▶ Work instruction: Would you set down all of the entries below exactly as they stand?

▶ Dataset entries:
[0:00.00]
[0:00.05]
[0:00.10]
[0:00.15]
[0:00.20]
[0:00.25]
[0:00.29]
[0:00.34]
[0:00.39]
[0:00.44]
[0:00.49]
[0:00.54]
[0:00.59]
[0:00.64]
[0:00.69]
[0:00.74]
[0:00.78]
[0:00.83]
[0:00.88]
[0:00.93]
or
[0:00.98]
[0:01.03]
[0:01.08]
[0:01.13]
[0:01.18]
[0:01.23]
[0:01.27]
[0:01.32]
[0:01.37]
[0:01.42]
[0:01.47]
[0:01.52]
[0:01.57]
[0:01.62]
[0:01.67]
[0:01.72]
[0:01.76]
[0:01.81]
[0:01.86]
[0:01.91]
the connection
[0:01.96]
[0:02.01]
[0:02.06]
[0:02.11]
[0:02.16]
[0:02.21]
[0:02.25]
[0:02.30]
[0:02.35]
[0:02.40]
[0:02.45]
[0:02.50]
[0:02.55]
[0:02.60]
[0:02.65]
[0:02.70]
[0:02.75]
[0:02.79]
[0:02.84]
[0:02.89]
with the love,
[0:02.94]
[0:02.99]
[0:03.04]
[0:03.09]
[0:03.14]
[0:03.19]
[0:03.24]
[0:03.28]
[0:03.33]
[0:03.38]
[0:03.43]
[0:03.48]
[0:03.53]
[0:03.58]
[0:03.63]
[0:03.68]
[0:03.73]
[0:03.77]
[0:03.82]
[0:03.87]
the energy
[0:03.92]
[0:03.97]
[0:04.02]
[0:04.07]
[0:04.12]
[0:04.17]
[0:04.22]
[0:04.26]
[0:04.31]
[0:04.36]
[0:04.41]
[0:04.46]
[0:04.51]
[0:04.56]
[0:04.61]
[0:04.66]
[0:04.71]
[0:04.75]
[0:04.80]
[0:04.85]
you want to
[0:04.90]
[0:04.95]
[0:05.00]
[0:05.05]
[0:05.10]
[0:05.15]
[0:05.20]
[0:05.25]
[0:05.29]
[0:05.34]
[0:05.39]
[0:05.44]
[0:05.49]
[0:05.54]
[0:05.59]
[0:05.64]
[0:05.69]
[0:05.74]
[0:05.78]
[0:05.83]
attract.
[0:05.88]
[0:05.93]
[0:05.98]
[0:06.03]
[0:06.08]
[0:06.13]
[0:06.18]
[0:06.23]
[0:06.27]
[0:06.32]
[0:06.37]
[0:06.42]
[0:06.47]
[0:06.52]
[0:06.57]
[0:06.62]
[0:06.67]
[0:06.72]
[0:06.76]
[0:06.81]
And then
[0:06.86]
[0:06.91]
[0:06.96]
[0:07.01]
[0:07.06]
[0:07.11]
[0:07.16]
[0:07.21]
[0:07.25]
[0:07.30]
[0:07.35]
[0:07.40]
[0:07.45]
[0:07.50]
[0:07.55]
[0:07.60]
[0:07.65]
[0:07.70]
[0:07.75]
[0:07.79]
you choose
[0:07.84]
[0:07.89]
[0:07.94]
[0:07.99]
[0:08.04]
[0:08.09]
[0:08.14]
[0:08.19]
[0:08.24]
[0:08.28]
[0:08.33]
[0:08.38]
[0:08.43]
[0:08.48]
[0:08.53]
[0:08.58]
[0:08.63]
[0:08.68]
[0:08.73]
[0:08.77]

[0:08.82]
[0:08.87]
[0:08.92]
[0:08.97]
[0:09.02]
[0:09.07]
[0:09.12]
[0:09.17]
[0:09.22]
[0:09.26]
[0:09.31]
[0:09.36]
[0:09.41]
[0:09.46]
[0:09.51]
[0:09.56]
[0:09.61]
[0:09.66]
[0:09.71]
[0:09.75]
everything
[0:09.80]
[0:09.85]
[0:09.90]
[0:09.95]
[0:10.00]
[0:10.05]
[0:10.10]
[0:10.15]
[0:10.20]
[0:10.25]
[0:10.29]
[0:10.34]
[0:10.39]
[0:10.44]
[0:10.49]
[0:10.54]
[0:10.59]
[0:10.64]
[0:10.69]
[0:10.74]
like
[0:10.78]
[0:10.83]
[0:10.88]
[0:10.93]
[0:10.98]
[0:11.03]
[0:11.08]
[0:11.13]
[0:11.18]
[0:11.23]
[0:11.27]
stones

▶ Response:
[0:00.00]
[0:00.05]
[0:00.10]
[0:00.15]
[0:00.20]
[0:00.25]
[0:00.29]
[0:00.34]
[0:00.39]
[0:00.44]
[0:00.49]
[0:00.54]
[0:00.59]
[0:00.64]
[0:00.69]
[0:00.74]
[0:00.78]
[0:00.83]
[0:00.88]
[0:00.93]
or
[0:00.98]
[0:01.03]
[0:01.08]
[0:01.13]
[0:01.18]
[0:01.23]
[0:01.27]
[0:01.32]
[0:01.37]
[0:01.42]
[0:01.47]
[0:01.52]
[0:01.57]
[0:01.62]
[0:01.67]
[0:01.72]
[0:01.76]
[0:01.81]
[0:01.86]
[0:01.91]
the connection
[0:01.96]
[0:02.01]
[0:02.06]
[0:02.11]
[0:02.16]
[0:02.21]
[0:02.25]
[0:02.30]
[0:02.35]
[0:02.40]
[0:02.45]
[0:02.50]
[0:02.55]
[0:02.60]
[0:02.65]
[0:02.70]
[0:02.75]
[0:02.79]
[0:02.84]
[0:02.89]
with the love,
[0:02.94]
[0:02.99]
[0:03.04]
[0:03.09]
[0:03.14]
[0:03.19]
[0:03.24]
[0:03.28]
[0:03.33]
[0:03.38]
[0:03.43]
[0:03.48]
[0:03.53]
[0:03.58]
[0:03.63]
[0:03.68]
[0:03.73]
[0:03.77]
[0:03.82]
[0:03.87]
the energy
[0:03.92]
[0:03.97]
[0:04.02]
[0:04.07]
[0:04.12]
[0:04.17]
[0:04.22]
[0:04.26]
[0:04.31]
[0:04.36]
[0:04.41]
[0:04.46]
[0:04.51]
[0:04.56]
[0:04.61]
[0:04.66]
[0:04.71]
[0:04.75]
[0:04.80]
[0:04.85]
you want to
[0:04.90]
[0:04.95]
[0:05.00]
[0:05.05]
[0:05.10]
[0:05.15]
[0:05.20]
[0:05.25]
[0:05.29]
[0:05.34]
[0:05.39]
[0:05.44]
[0:05.49]
[0:05.54]
[0:05.59]
[0:05.64]
[0:05.69]
[0:05.74]
[0:05.78]
[0:05.83]
attract.
[0:05.88]
[0:05.93]
[0:05.98]
[0:06.03]
[0:06.08]
[0:06.13]
[0:06.18]
[0:06.23]
[0:06.27]
[0:06.32]
[0:06.37]
[0:06.42]
[0:06.47]
[0:06.52]
[0:06.57]
[0:06.62]
[0:06.67]
[0:06.72]
[0:06.76]
[0:06.81]
And then
[0:06.86]
[0:06.91]
[0:06.96]
[0:07.01]
[0:07.06]
[0:07.11]
[0:07.16]
[0:07.21]
[0:07.25]
[0:07.30]
[0:07.35]
[0:07.40]
[0:07.45]
[0:07.50]
[0:07.55]
[0:07.60]
[0:07.65]
[0:07.70]
[0:07.75]
[0:07.79]
you choose
[0:07.84]
[0:07.89]
[0:07.94]
[0:07.99]
[0:08.04]
[0:08.09]
[0:08.14]
[0:08.19]
[0:08.24]
[0:08.28]
[0:08.33]
[0:08.38]
[0:08.43]
[0:08.48]
[0:08.53]
[0:08.58]
[0:08.63]
[0:08.68]
[0:08.73]
[0:08.77]

[0:08.82]
[0:08.87]
[0:08.92]
[0:08.97]
[0:09.02]
[0:09.07]
[0:09.12]
[0:09.17]
[0:09.22]
[0:09.26]
[0:09.31]
[0:09.36]
[0:09.41]
[0:09.46]
[0:09.51]
[0:09.56]
[0:09.61]
[0:09.66]
[0:09.71]
[0:09.75]
everything
[0:09.80]
[0:09.85]
[0:09.90]
[0:09.95]
[0:10.00]
[0:10.05]
[0:10.10]
[0:10.15]
[0:10.20]
[0:10.25]
[0:10.29]
[0:10.34]
[0:10.39]
[0:10.44]
[0:10.49]
[0:10.54]
[0:10.59]
[0:10.64]
[0:10.69]
[0:10.74]
like
[0:10.78]
[0:10.83]
[0:10.88]
[0:10.93]
[0:10.98]
[0:11.03]
[0:11.08]
[0:11.13]
[0:11.18]
[0:11.23]
[0:11.27]
stones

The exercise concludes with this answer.